When serious stress strikes one of the most debilitating effects is often uncontrollable worry; that constant spiralling of your thoughts that seems to go round and round and down and down, but leads nowhere. It can feel like you’re mind is on roller-coaster over which you have no control. Like Bill Murray in the 1993 US comedy Groundhog Day, you feel destined to relive the same problems over and over.

But, hang on a minute. Is worry really ‘uncontrollable’? Is it something that descends upon our minds, over which we are completely powerless? Or can it be controlled?

One of the key aspects of Cognitive Behavioural Therapy (CBT) is to challenge what we really believe about the way we think. Most of the time our ‘beliefs’ about our thinking are buried. ‘Thinking about our thinking’ isn’t something we give much time to! So what do you believe about worry? Is it really uncontrollable?

Well, the fact it keeps you awake at night and consumes your thought life would seem to indicate that. You’ve tried distraction; a novel, a film, a night out – enjoyable while they last, but then reality kicks in and the worries return.

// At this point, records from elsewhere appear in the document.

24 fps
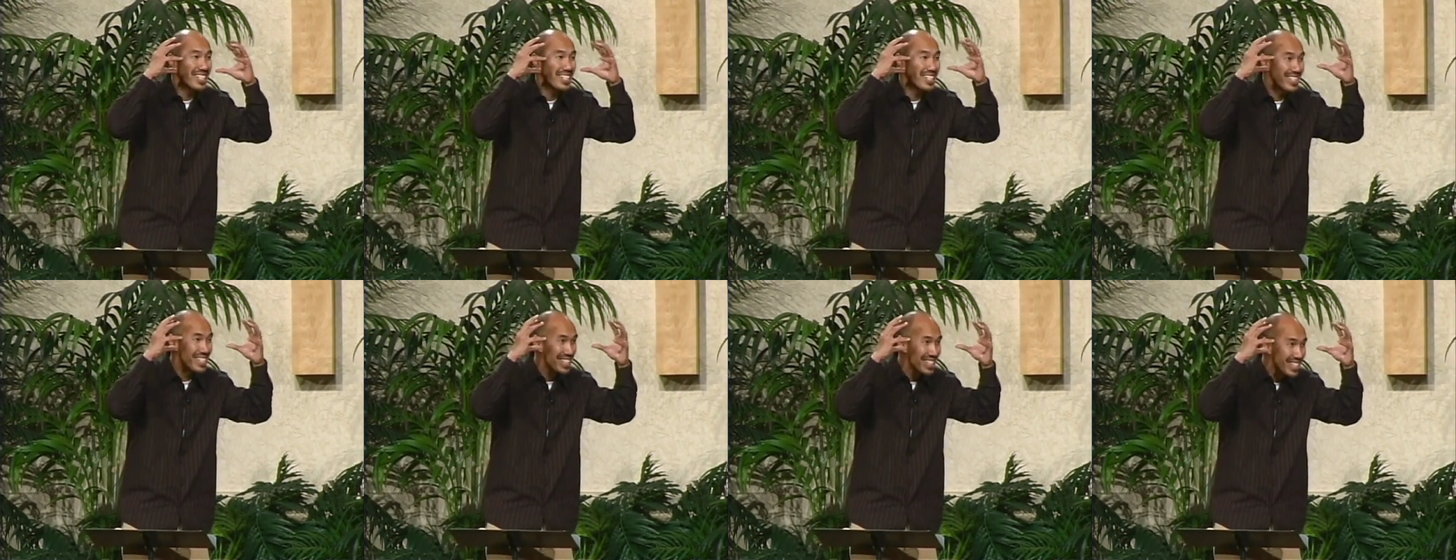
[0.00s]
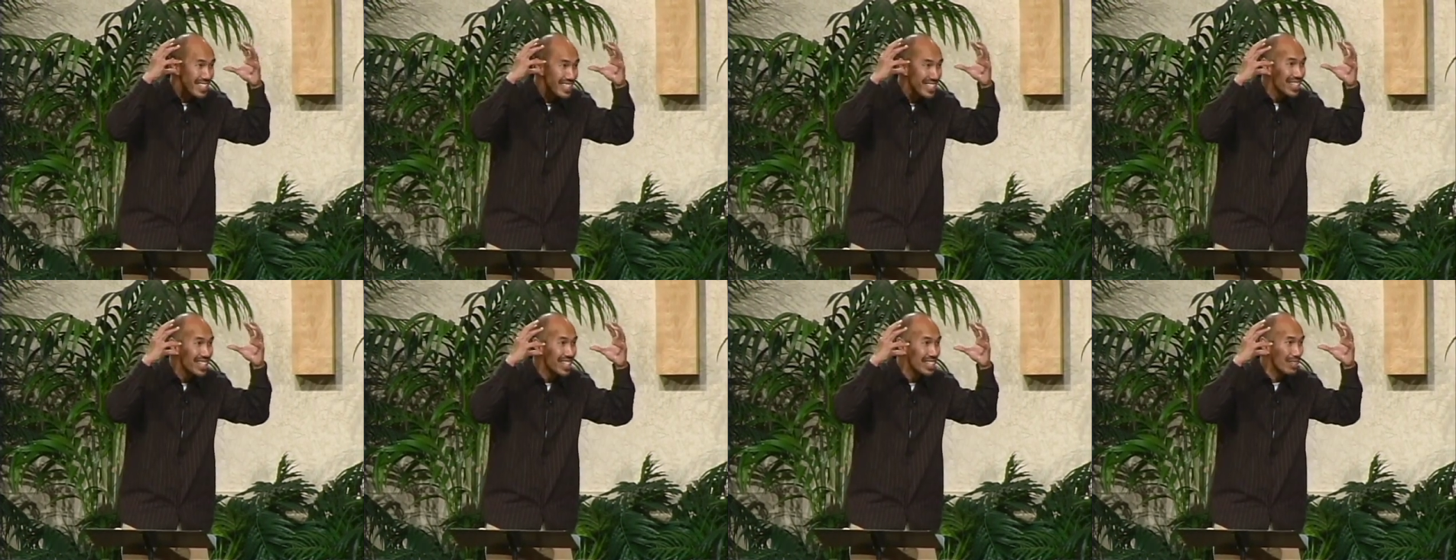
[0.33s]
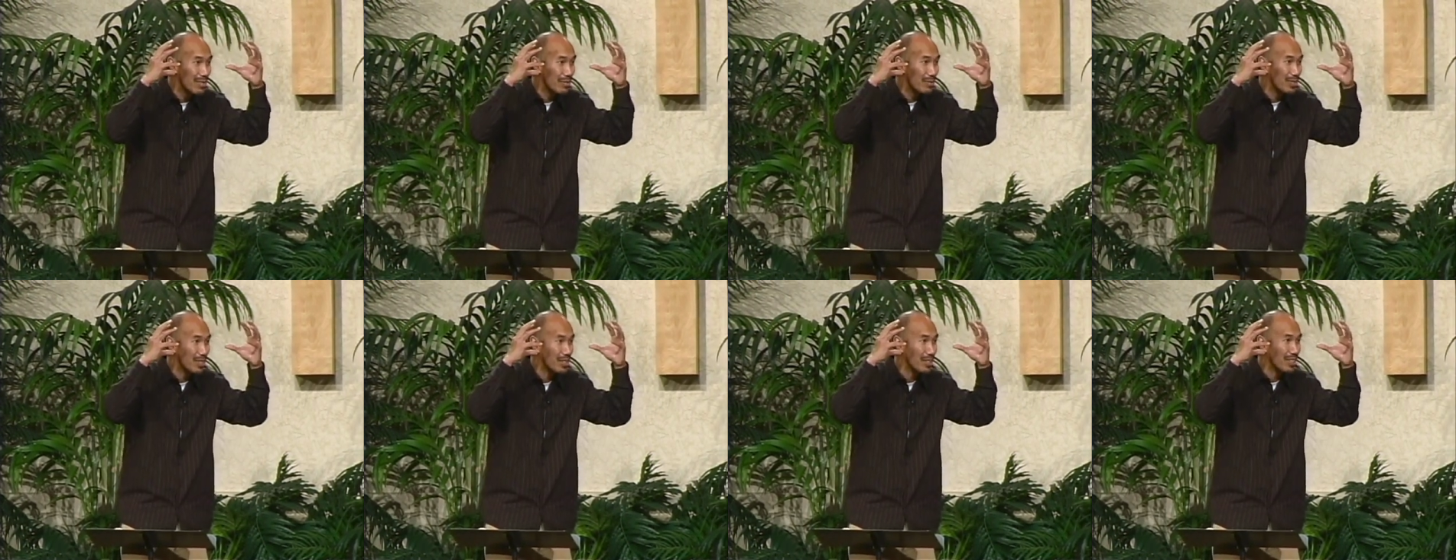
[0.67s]

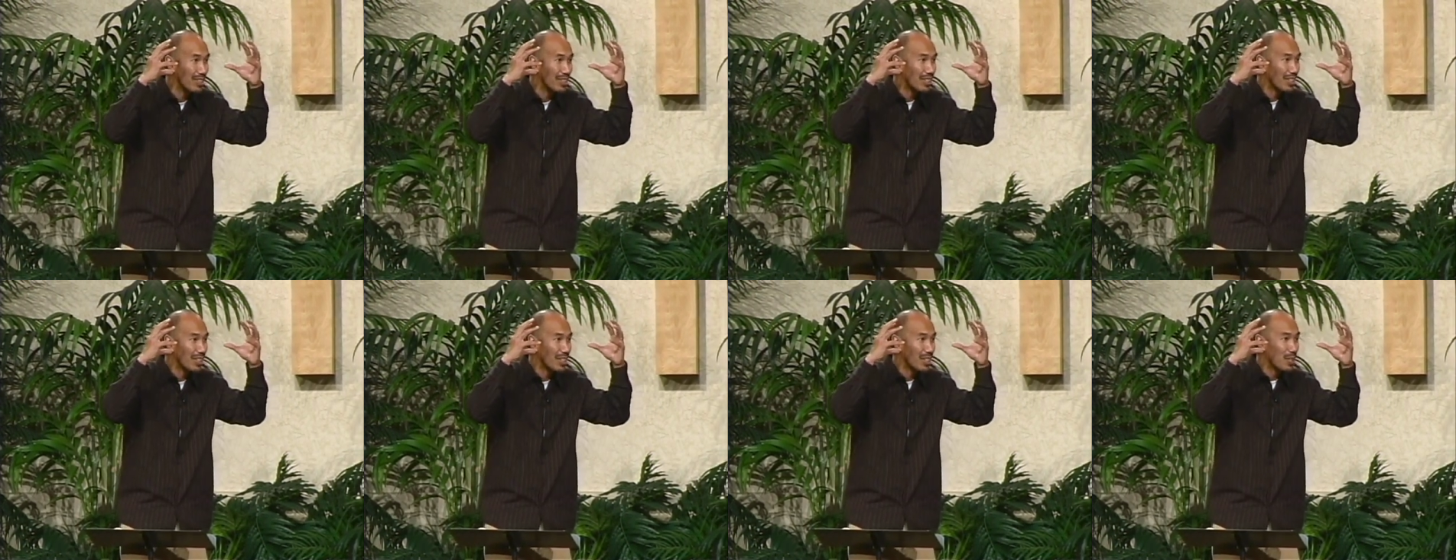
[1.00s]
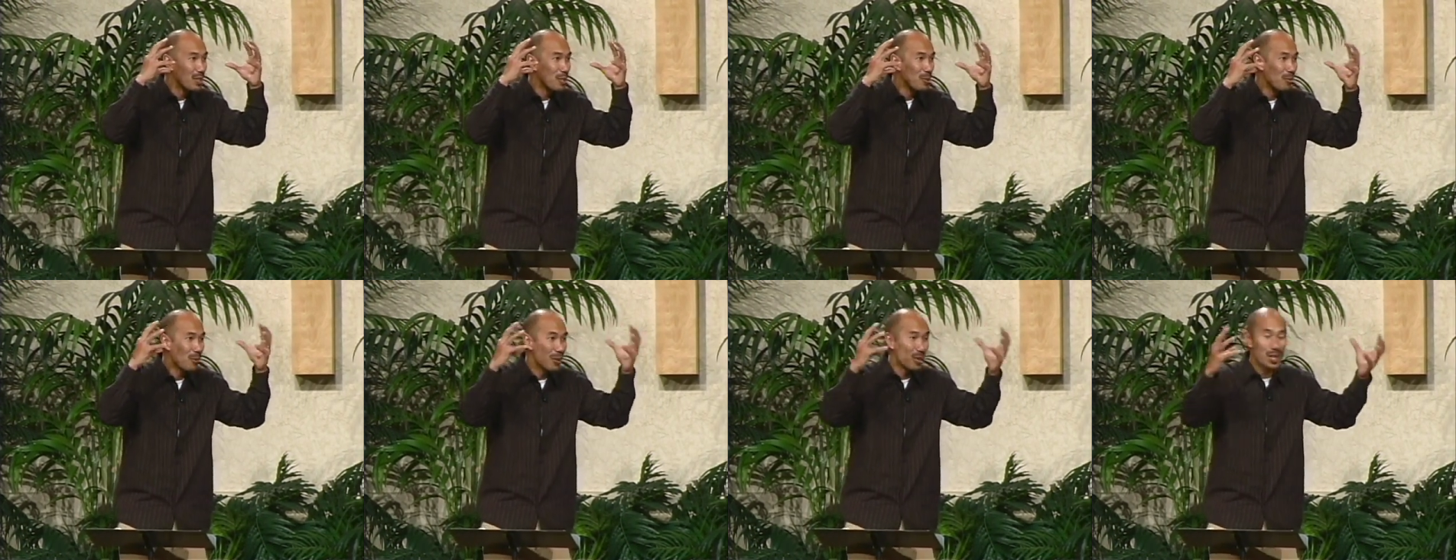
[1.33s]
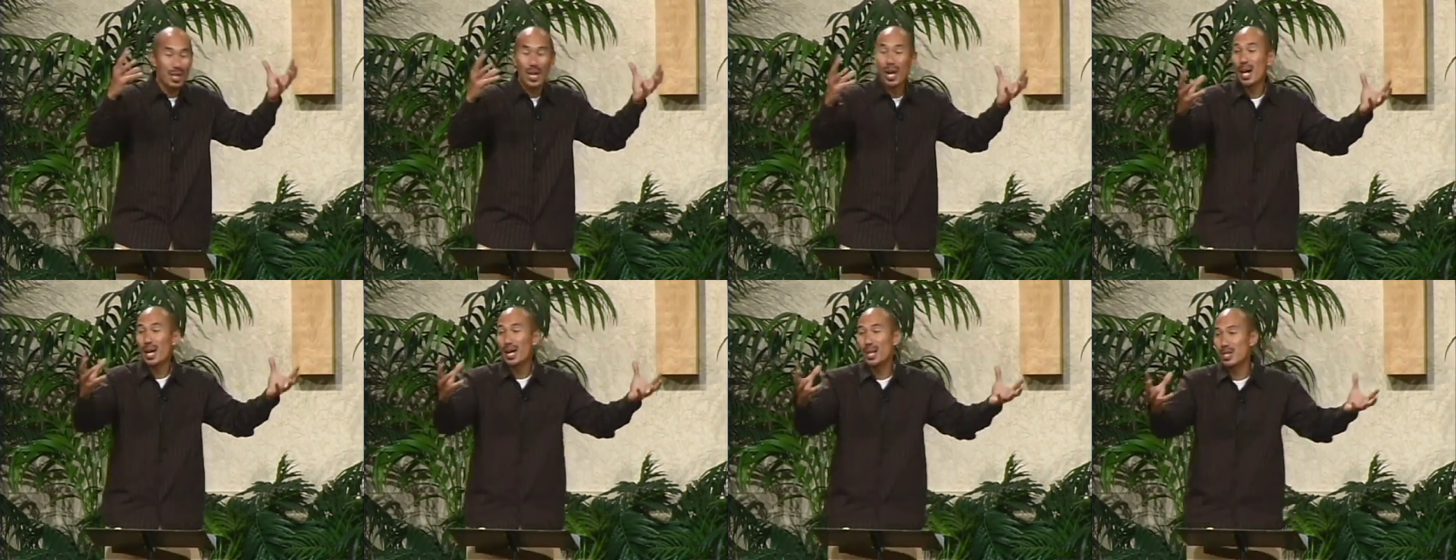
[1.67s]
conceived
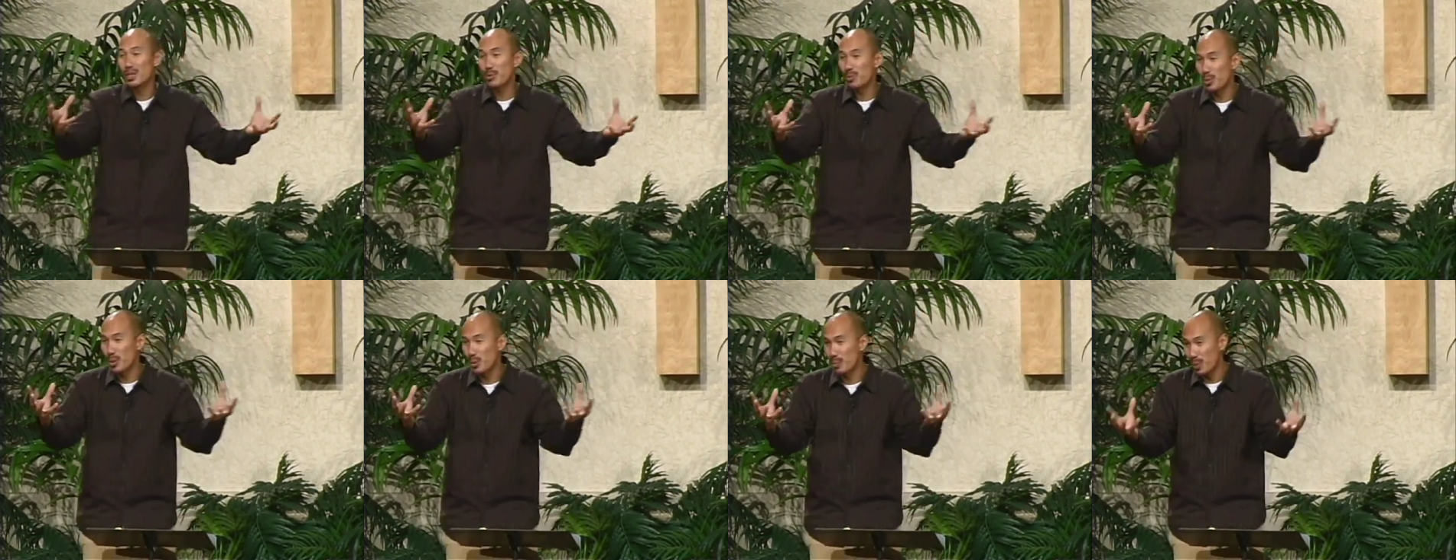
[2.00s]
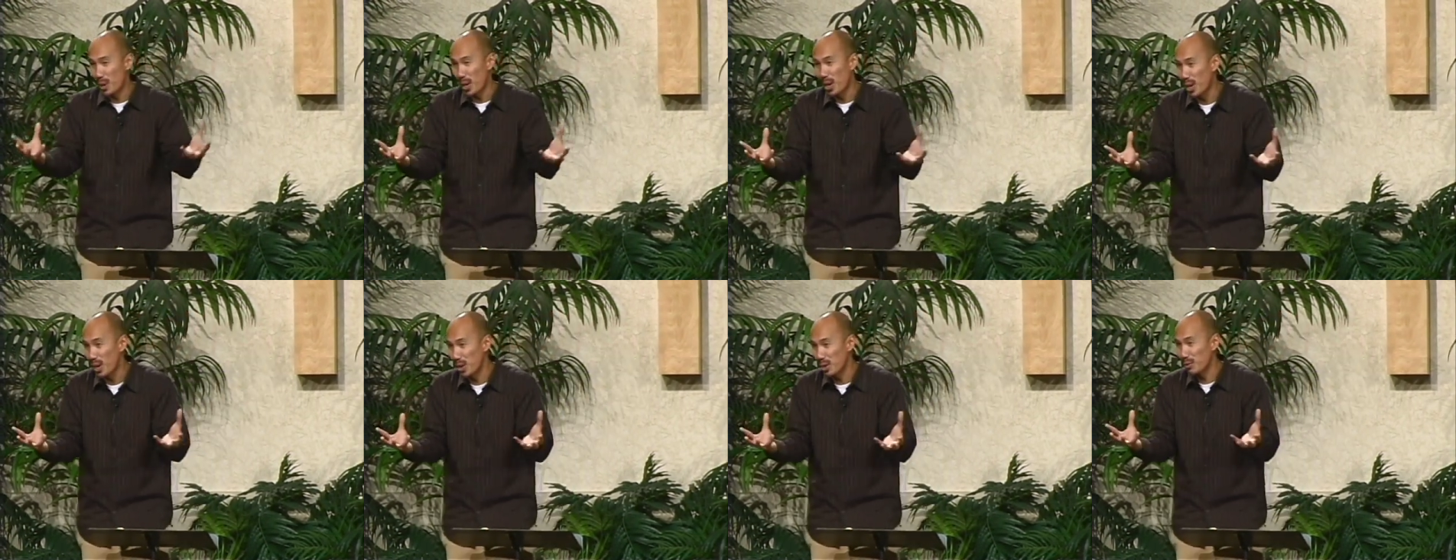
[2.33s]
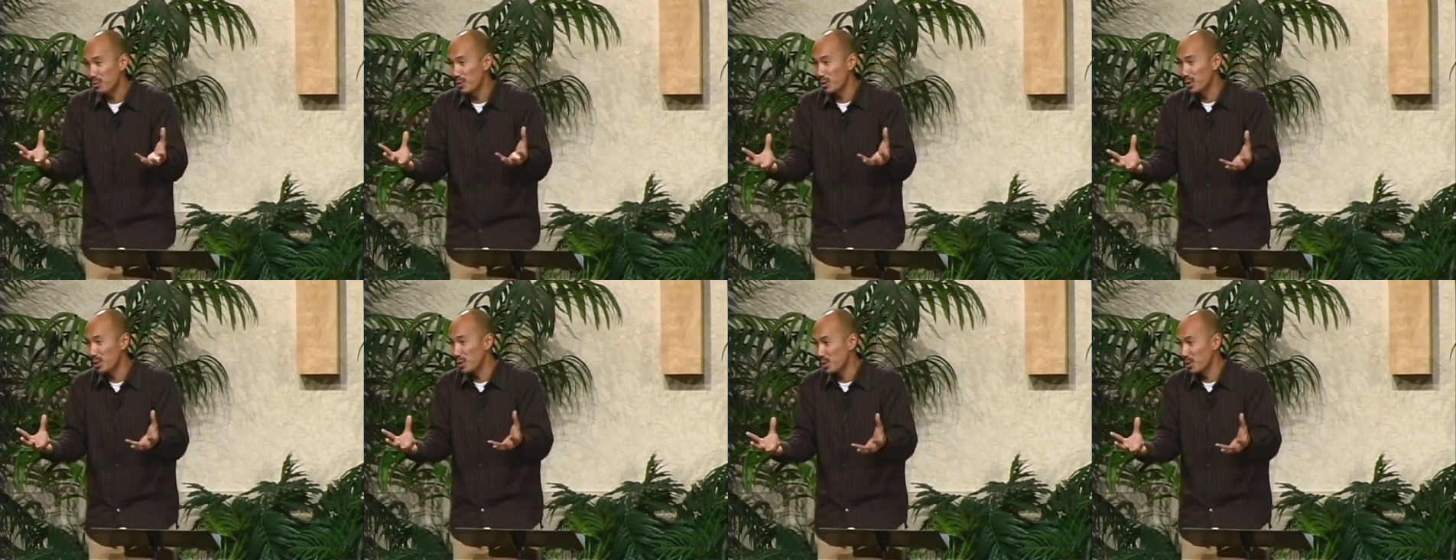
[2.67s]
what God has prepared for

Maybe you’re ready to admit it – “I actually do believe my worrying is uncontrollable”.

And that’s where the humble Post-It comes in. This little sticky note can help you challenge and defeat that internalised belief that there’s nothing you can do about worrying. And once you realise that for yourself, you’ve found the chink in the armour of worry.

So how does it work? Before I explain let me say I write about this, not as a clinical professional, but as a user of CBT. I don’t know that CBT works for everybody, but I have found it hugely helpful. Like most CBT exercises it’s not a quick fix and you have to do your homework methodically and consistently. You also have to swallow your pride and “follow the programme”, even if it seems a bit daft at first!

The first step is to take a pack of Post-Its and a pen and keep them on you throughout your day. Then every time a worrying though enters you mind write it down on a Post-It. Write two or three words (no essays!) Enough to remind you what the thought was when you come back to it later. Then say to yourself “I’m not going to think about that now. Instead I’m postponing worrying about it until my Thinking Time later this evening”. Postponement is the key word here. Keep repeating this every time a worrying thought occurs throughout your day. If it’s the same one popping up again just place a tick by the note you’ve already made to indicate the recurrence. In fact you should expect repeats – that’s entirely normal.

Now, you have already determined to set aside 40 minutes that evening, after work and anything else you need to do, for your Thinking Time. When you get to it, find a quiet place where you won’t be disturbed, take your Post-Its with you and shut the door. And then for 40 minutes worry about all the thoughts you’ve written down as much as you can. Yes, you heard me right – go to town on your worries! Give it the full 40 minutes and then stop and go and do something that will lift your mood.

It sounds crazy right? But you need to repeat this daily for at least a week in the first instance and take very careful note of what happens in your thinking. Effectively, this exercise is a controlled experiment to prove to yourself whether it is possible to postpone your worries. Over time you will probably discover three things during your Thinking Time as I did:

  1. About a third of the worries on my list had simply disappeared. They were thoughts about possible negative outcomes that never materialised. Life just sorted them out during the day.
  2. In thinking about another third of the worries on my list I actually came up with potential solutions (or at least positive next steps) for the problems. Worrying, when it’s not excessive, is actually a problem solving method.
  3. Finally the last third of my worries still felt genuine, despite all the thinking I gave them. So you simply take these and add them to your list for the next day and see what happens.

Over the course of a week or two you begin to train yourself in the art of postponement. As the worries come, you record, postpone and move on. You know you will be spending time thinking them all through later and bit by bit they intrusion on your day reduces. You begin to realise that if you can actually postpone thinking about a worry then it can’t be uncontrollable. Now the armour of that belief about worry that was buried in your thinking doesn’t just have a chink in it, its falling apart!

Like I said, it takes time and you have to be diligent. That’s not surprising really when you think how long your worry habits have been building up over the years! No one likes to admit to worry, particularly if you lead or manage others (ironically even that thought itself is a worry – “I’ll look weak”). But the truth is, worry is part of the human condition and no one is immune.

There’s a lot more to the postpone technique and the Thinking Time concept, but I hope this has given you a taste of the Power of the Post-It in helping you overcome worry. Whatever your mind tells you, it is not uncontrollable. Of course, me telling you that isn’t good enough, you have to prove it to yourself. So…. where are those Post-Its?